Mi pare di notare una mancanza di riflessione e d’attività promuovente l’incontro con le vittime: se ne parla poco e, soprattutto, si pratica e progetta poco. E questa è una sfida educativa per tutti. Qui si gioca la credibilità delle nostre proposte di solidarietà responsabilizzante per tutti, capace di dialogare anche con le giuste esigenze di sicurezza sociale.

 

Sinteticamente propongo alcune linee guida:

la promozione della dignità della persona;

a sensibilizzazione delle comunità;

a funzione di stimolo verso le istituzioni.

 

Come metodo:

la circolarità nell’attuare queste linee nel temporalità;

la promozione di assunzione di responsabilità concrete;

l’accogliere le persone nella normalità dei nostri vissuti quotidiani.

 

Per concludere, vi leggo una lettera inviatami, dopo una messa, in cui commentai la parabola del Padre misericordioso con lo scritto di un altro detenuto:

"Oggi ho partecipato per la prima volta alla SS. Messa del carcere e devo dire con molta sincerità che ci sono andato per passare un’ora fuori dalla cella, insomma come un passatempo. Ebbene mi sono ricreduto, in un’ora ho trovato in me quella fede che in parecchi anni non sentivo così forte, mi sono lasciato andare, ho ascoltato, ho riflettuto e ho anche pianto, sì ho anche pianto nel mio angolino tutto nascosto per la vergogna di essere visto, visto da persone che poi in fin dei conti non sono che dei fragili e dei deboli come tutti noi siamo.

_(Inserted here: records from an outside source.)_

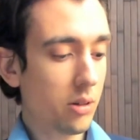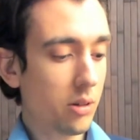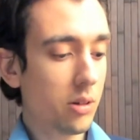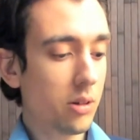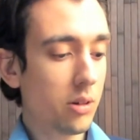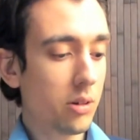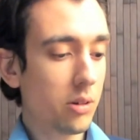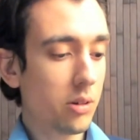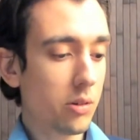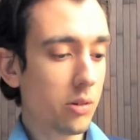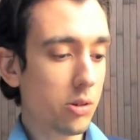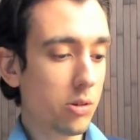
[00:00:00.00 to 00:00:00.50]

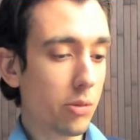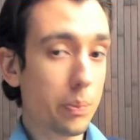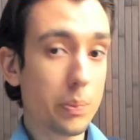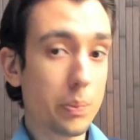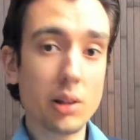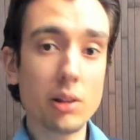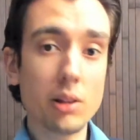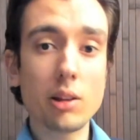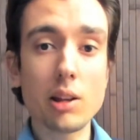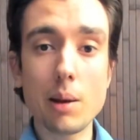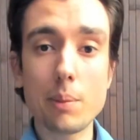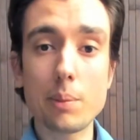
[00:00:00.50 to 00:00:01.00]
so
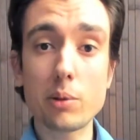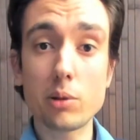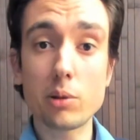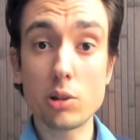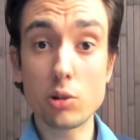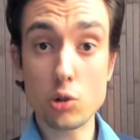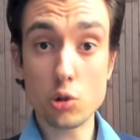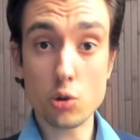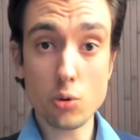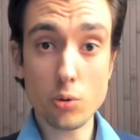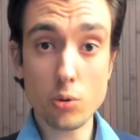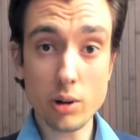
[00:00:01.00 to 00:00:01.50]
building up the
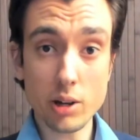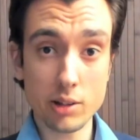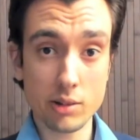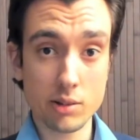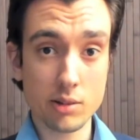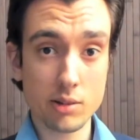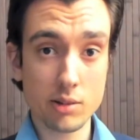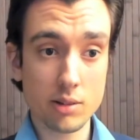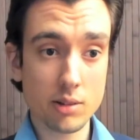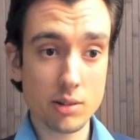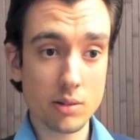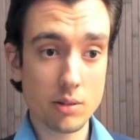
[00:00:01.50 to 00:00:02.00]

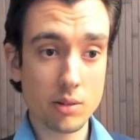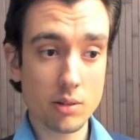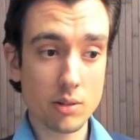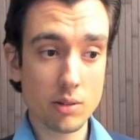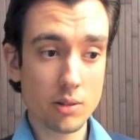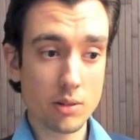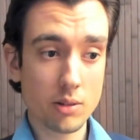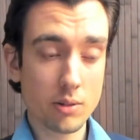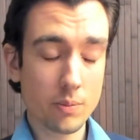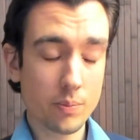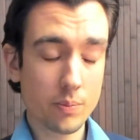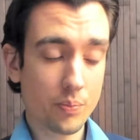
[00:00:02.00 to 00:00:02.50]
trust,
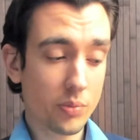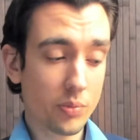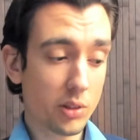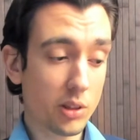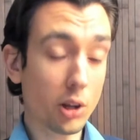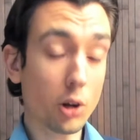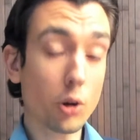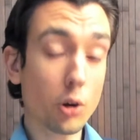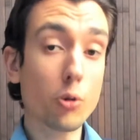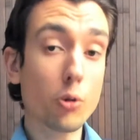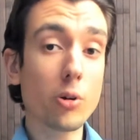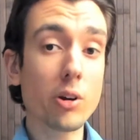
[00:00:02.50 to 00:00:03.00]
the
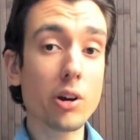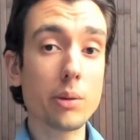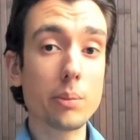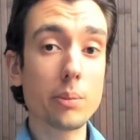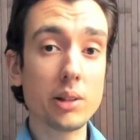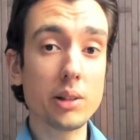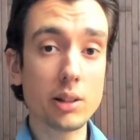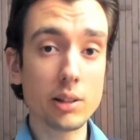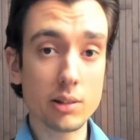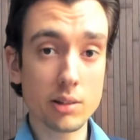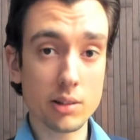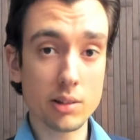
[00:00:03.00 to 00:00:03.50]

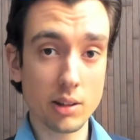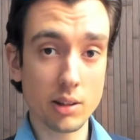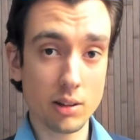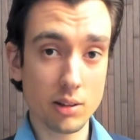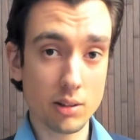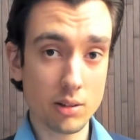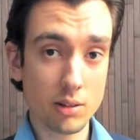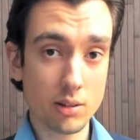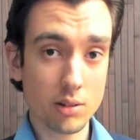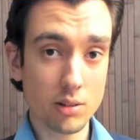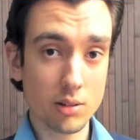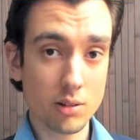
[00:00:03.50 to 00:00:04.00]
credibility,
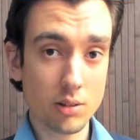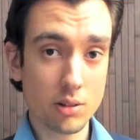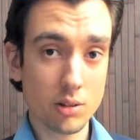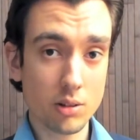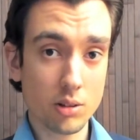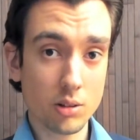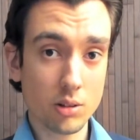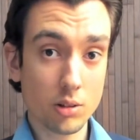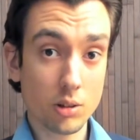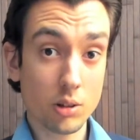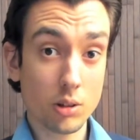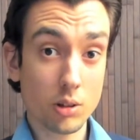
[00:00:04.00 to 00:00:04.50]

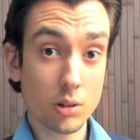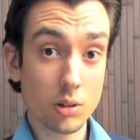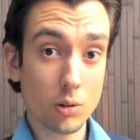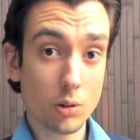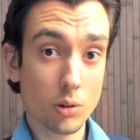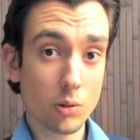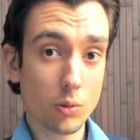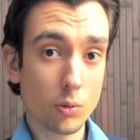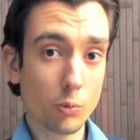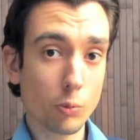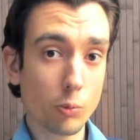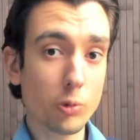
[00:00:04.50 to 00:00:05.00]

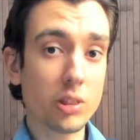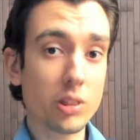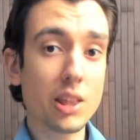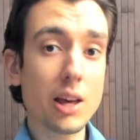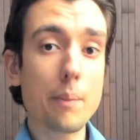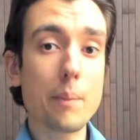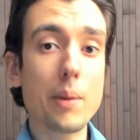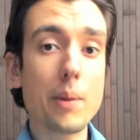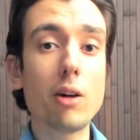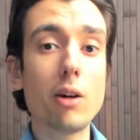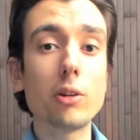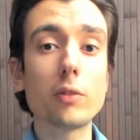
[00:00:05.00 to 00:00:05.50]
with the
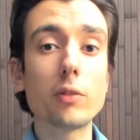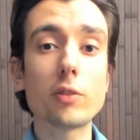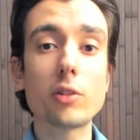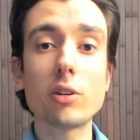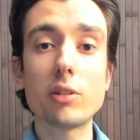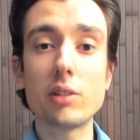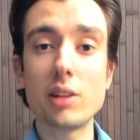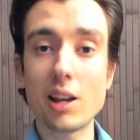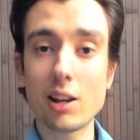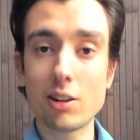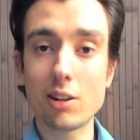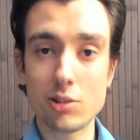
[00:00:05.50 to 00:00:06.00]
amount of
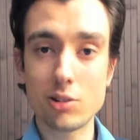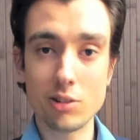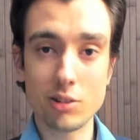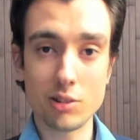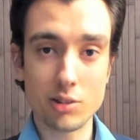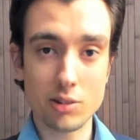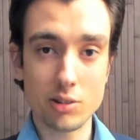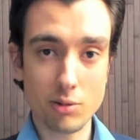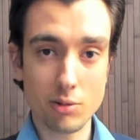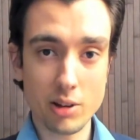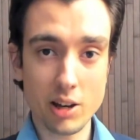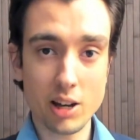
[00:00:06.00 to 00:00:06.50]

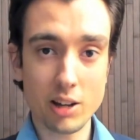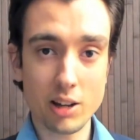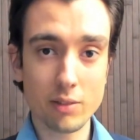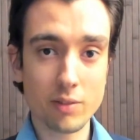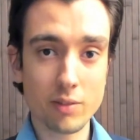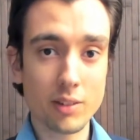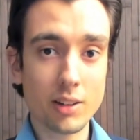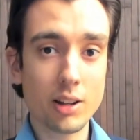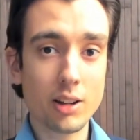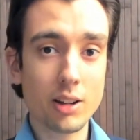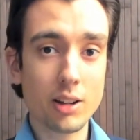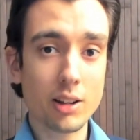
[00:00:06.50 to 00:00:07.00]
connections you have,
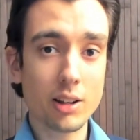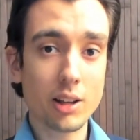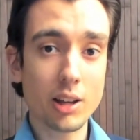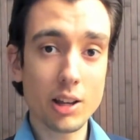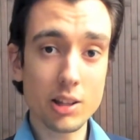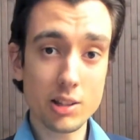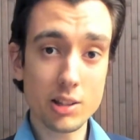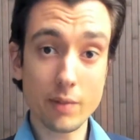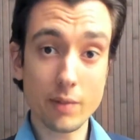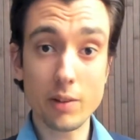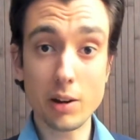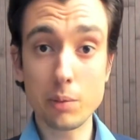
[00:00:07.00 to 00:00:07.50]

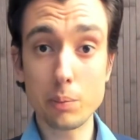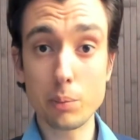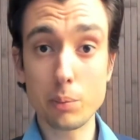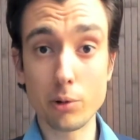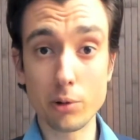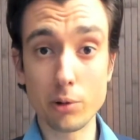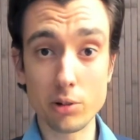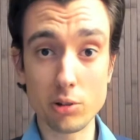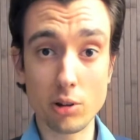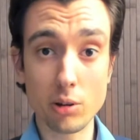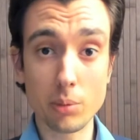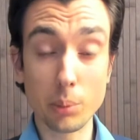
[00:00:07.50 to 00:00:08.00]
it's a very
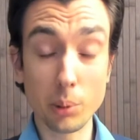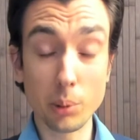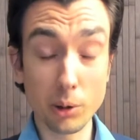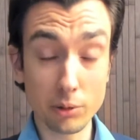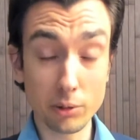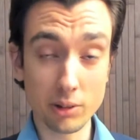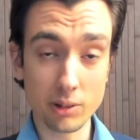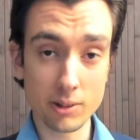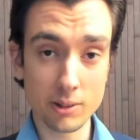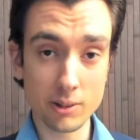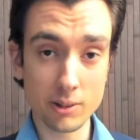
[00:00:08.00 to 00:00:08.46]
important component.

Siamo in carcere, soffriamo, piangiamo e dobbiamo condividere il nostro star male perché chi forse ha ancora un po’ di fede sa benissimo che questa è una realtà passeggera ma che ci può essere di aiuto in fin dei conti, naturalmente se lo vogliamo. Ma torniamo a noi, oggi mi sono ricreduto, ho sentito davvero qualcosa che mi arrivava dal dentro, qualcosa forse di sconosciuto ma che intendo con lei conoscere, imparare, capire, sono stato male e bene nello stesso tempo, certe parole sulla famiglia mi hanno fatto rabbrividire, pianger e pensare cosa ho buttato via dei miei 27 anni.

Ho pensato, ho riflettuto e non voglio buttare la mia vita dietro quattro sbarre verdi, ibride che non riescono che a suscitare in me solo una rabbia bestiale, che qui difficilmente riusciresti a sfogare. Non mi sembrava di essere in chiesa, pensavo di essere nella mia casa, dove mio padre mi diceva le parole che io incredulo di me stesso ascoltavo e le facevo mie.

Il tutto si conclude con una comunione, di cui non sapevo se fare, ma io in quel momento mi sentivo anche senza confessione pentito del male che avevo fatto a tante persone. Alla fine della messa volevo abbracciare il padre ma mi sentivo osservato e non l’ho fatto, così ho pensato di scrivere quattro parole di ringraziamento a lei, non tanto per la messa, ma per quello che forse ho ritrovato, adesso devo pensare un po’ a me stesso e ho bisogno di persone che capiscano la mia sensibilità e la mia fragilità".